Quadrant 4: Potential Winner (Integration)
This position describes a low degree of IP protection, which is compensated for by having some market power over complementary assets. If you want to play to your strengths here, integration is your best option. Depending on the depth of your pockets, acquisition and partnerships can help you ensure that you will control the most critical assets when you launch the product. Even though competitors will copy it, they may have a hard time copying all of the complementary assets you have put in place.
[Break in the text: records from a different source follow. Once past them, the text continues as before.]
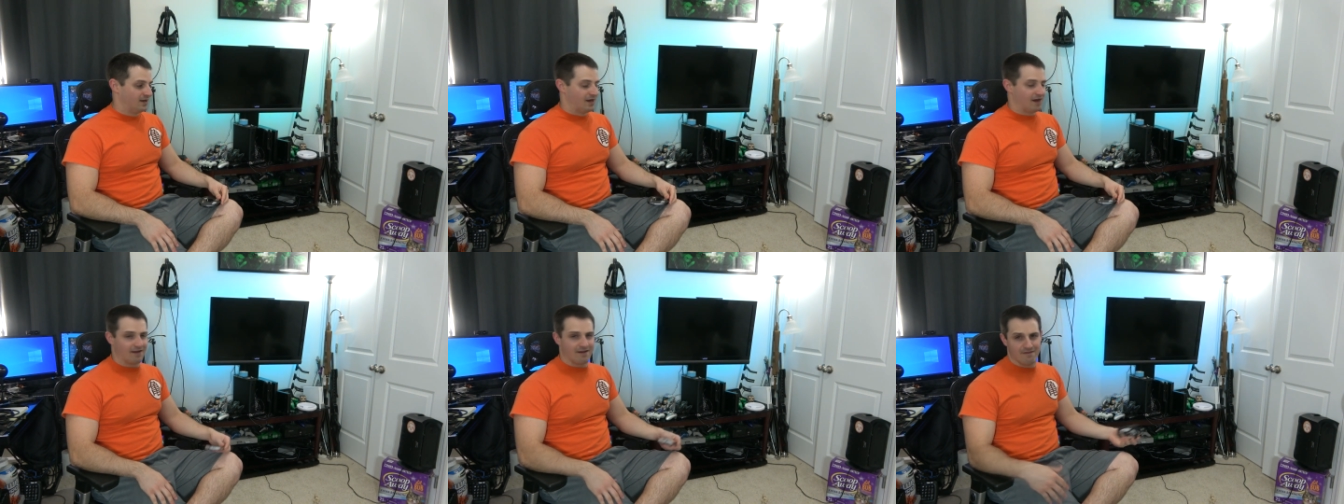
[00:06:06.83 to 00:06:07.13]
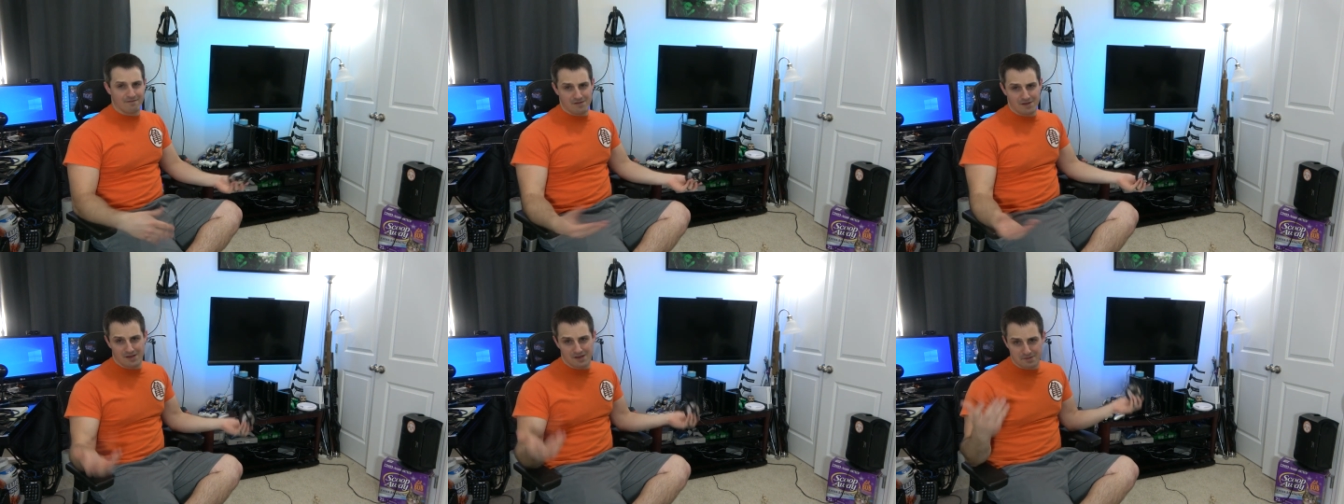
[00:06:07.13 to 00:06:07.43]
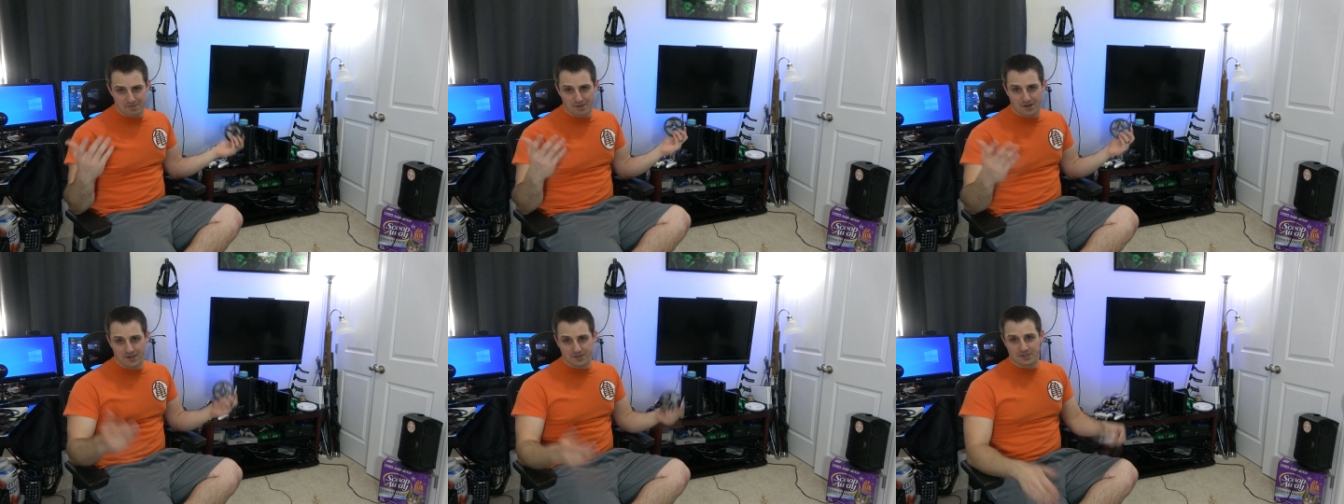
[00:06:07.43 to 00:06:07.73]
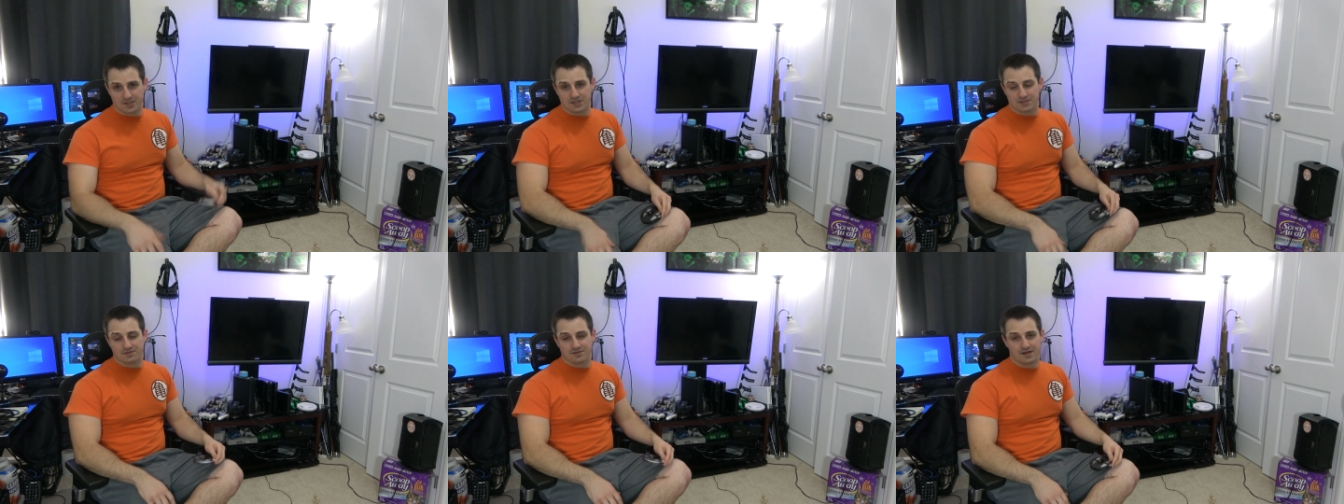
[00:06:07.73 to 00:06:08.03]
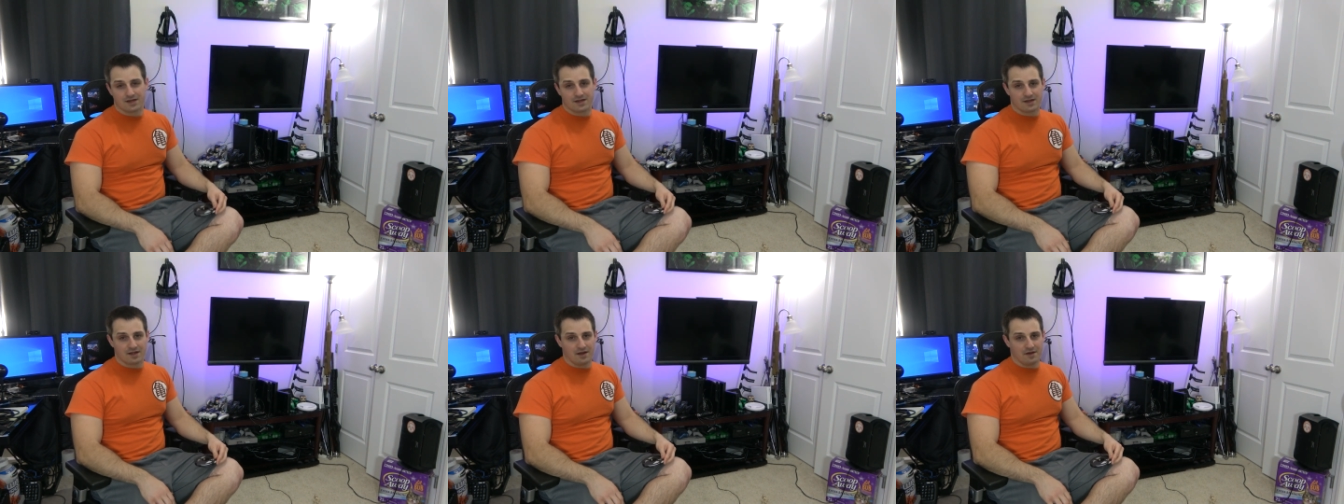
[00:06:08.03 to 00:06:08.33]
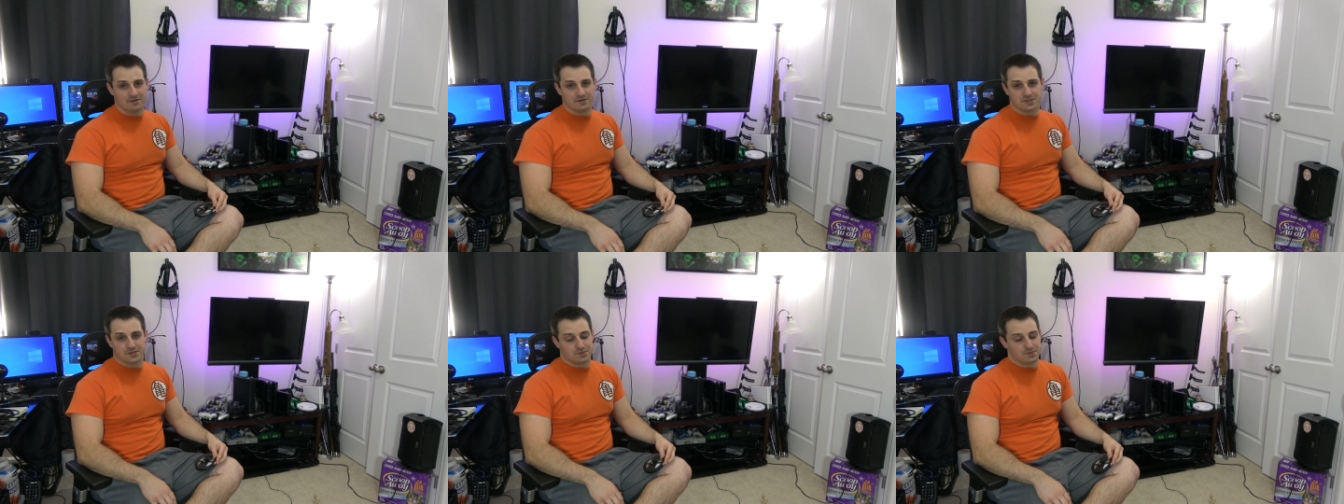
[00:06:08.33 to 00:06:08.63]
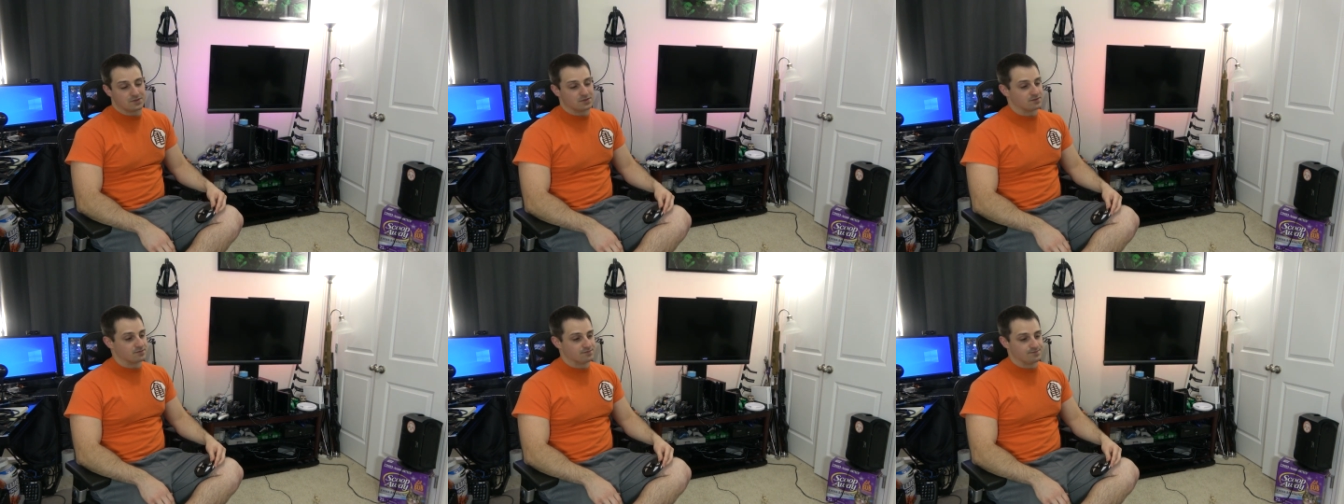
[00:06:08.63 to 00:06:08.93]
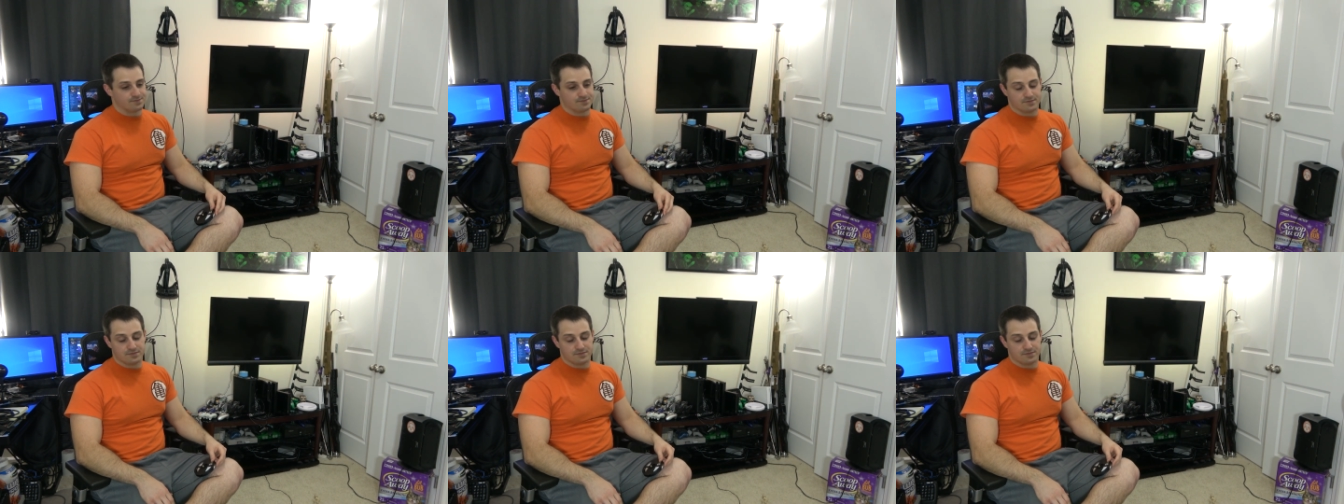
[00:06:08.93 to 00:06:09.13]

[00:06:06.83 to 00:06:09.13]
I apologize for that. I've just been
This case tends to apply to corporate giants rather than to small innovators. A good example is Procter and Gamble. It sells its regular anti-dandruff shampoo “Head & Shoulders”® with a huge premium. Although the product itself can be easily copied, P&G’s distribution channels, production capacity and above all, advertising such well-known brand names such as “Head and Shoulders”® are complementary assets that very few competitors can match. That is why we are willing to pay four dollars for 200 ml of soap.
This article explored four different ways that value can be captured from an innovation. A key message to emerge from our discussion is that, before an innovative product is launched, an innovator should carefully consider the ownership of the IP and the complementary assets. If Xerox had known this when it introduced the first office computer, it could probably have captured much more of the value of its innovation. Who knows, perhaps we might be using Xerox computers instead of Macs today.
- Core idea adapted from Teece, 1986
- See M.G. Jacobides, T. Knudsen and M. Augier (2006), Benefiting from innovation: Value creation, value appropriation and the role of industry architectures, Research Policy, 35 (8), 1200-1221.